Chrome still has many ad blockers. While I use chrome/chromium fairly little, ublock origin lite has worked well for me when I do. I'm aware older manifest V2 extensions are theoretically superior at blocking a wide variety of undesired content but if your main concern is not seeing ads, that is absolutely doable.


The core issue is that those ad blockers are easy to defeat. The only reason ad companies haven't invested energy in defeating them (yet) is because they're not popular enough.

Once they are the only option in Chrome, it's just a matter of time until Chrome becomes largely useless at blocking ads.


ublock origin lite is mv3 compatible and not nearly as good at blocking ads as the original, for instance.

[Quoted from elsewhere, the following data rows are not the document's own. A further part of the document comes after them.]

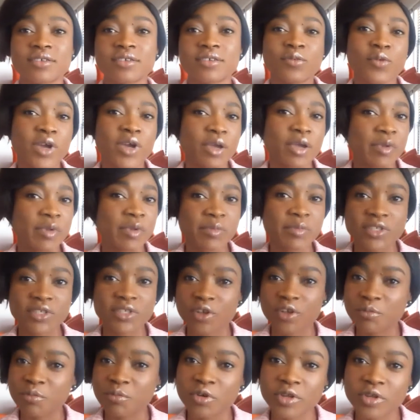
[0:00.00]
where maybe
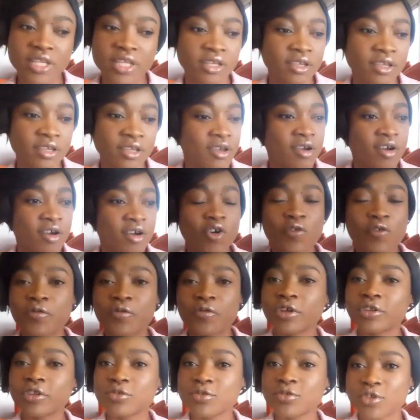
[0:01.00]
somebody
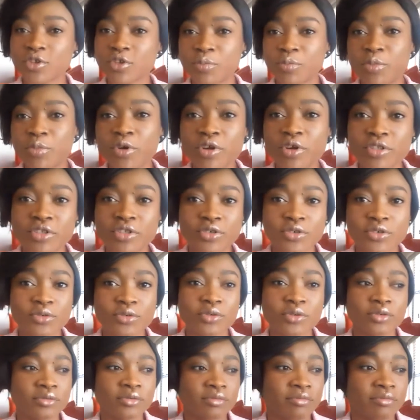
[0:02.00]
offered to support you,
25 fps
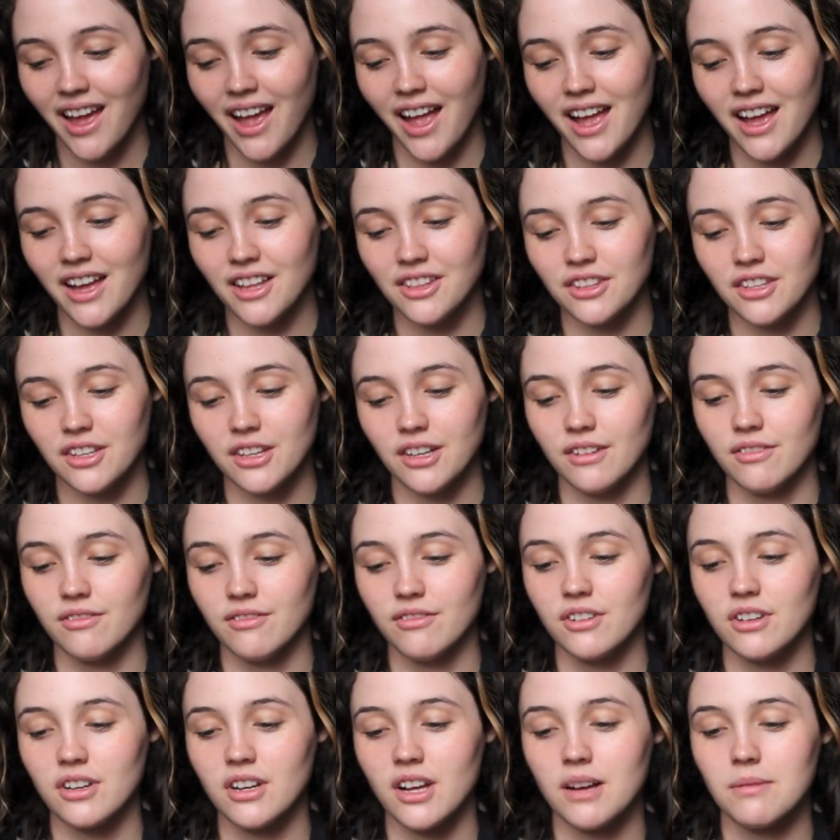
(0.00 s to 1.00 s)
and the
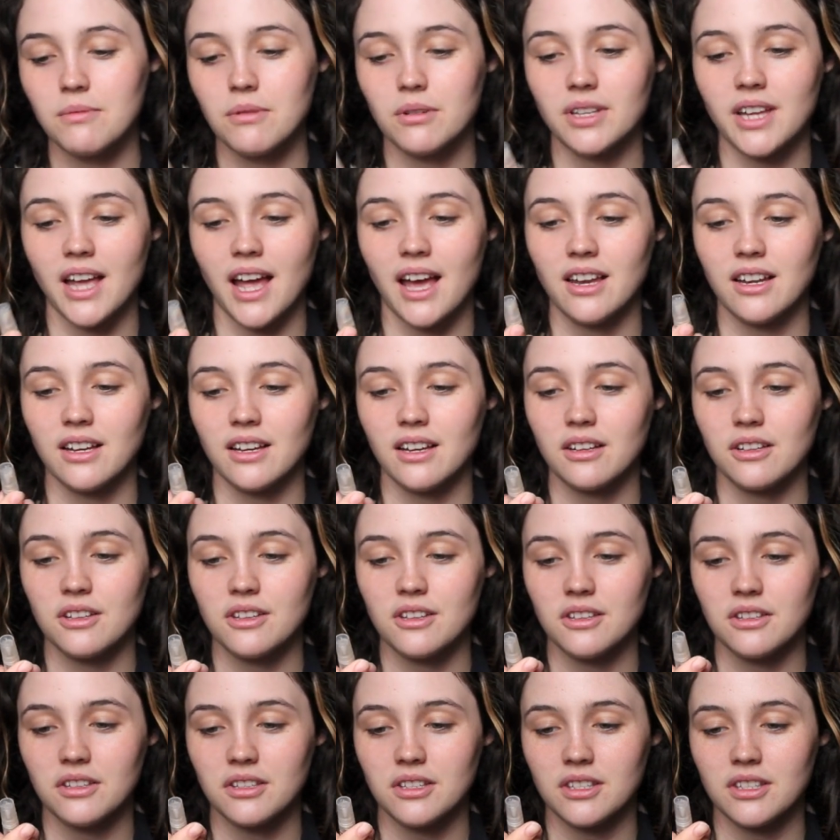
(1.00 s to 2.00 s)
Virga
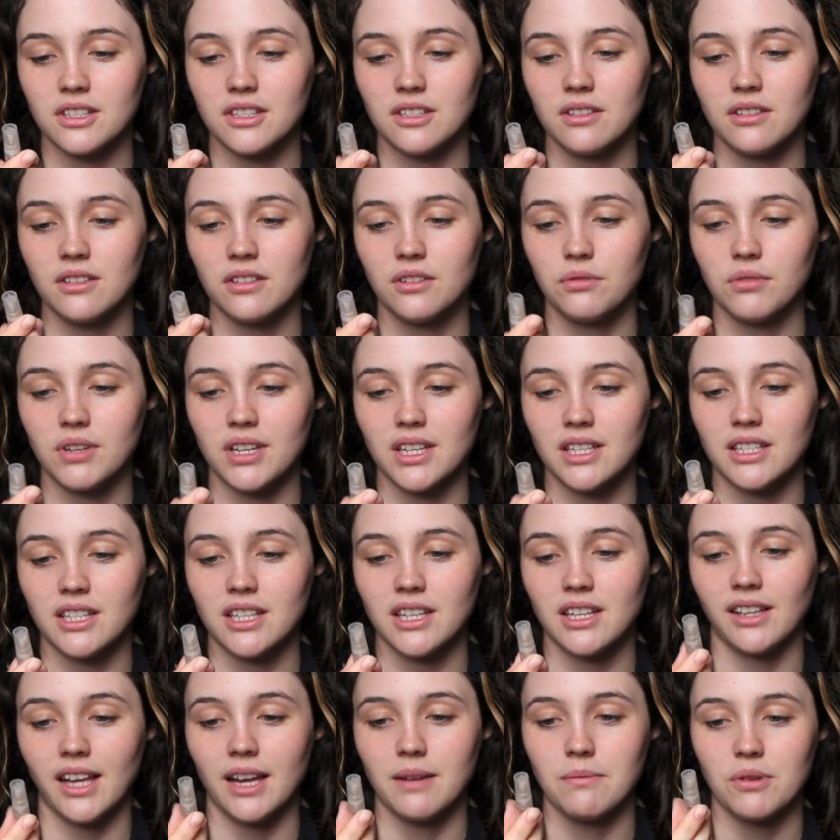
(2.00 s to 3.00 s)
Botanicals Green
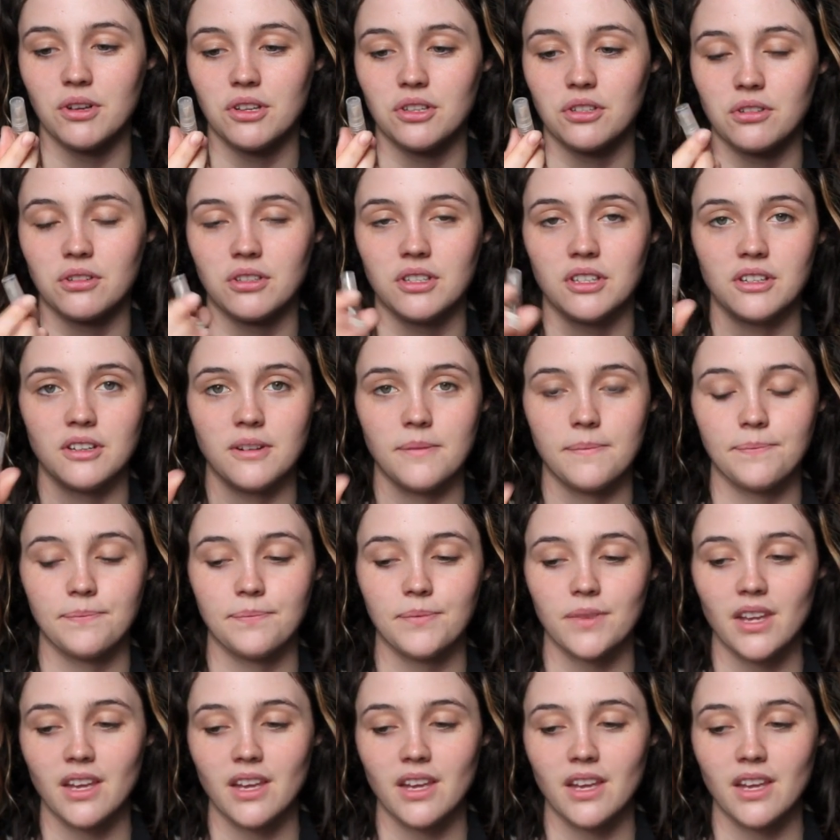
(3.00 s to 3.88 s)
Tea Light Moisture Serum.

If you've never used an ad blocker, I guess it may just be the normal web rather than anything terrible. Because ad blocking isn't illegal, it may not be quite as bad as a Disney employee pirating all their movies, but I suspect it's still not that common (at least most people I knew while there didn't use one, and of course I was happy to install one again the day after leaving).


Is it that bad with ublock lite ?


> Are they not up in arms internally because of how awful the web is without ad blocker?

You realize these people pay check depend on that, right?


Employees can disagree with their employers.


The list of things that can be done is way bigger than the liat of things that are in fact done in real life. A Google employee could voluntarily put his hands over an open flame, but it's just very improbable.


Google employees have quite literally protested decisions of Google’s in the past, which sometimes cost them their jobs.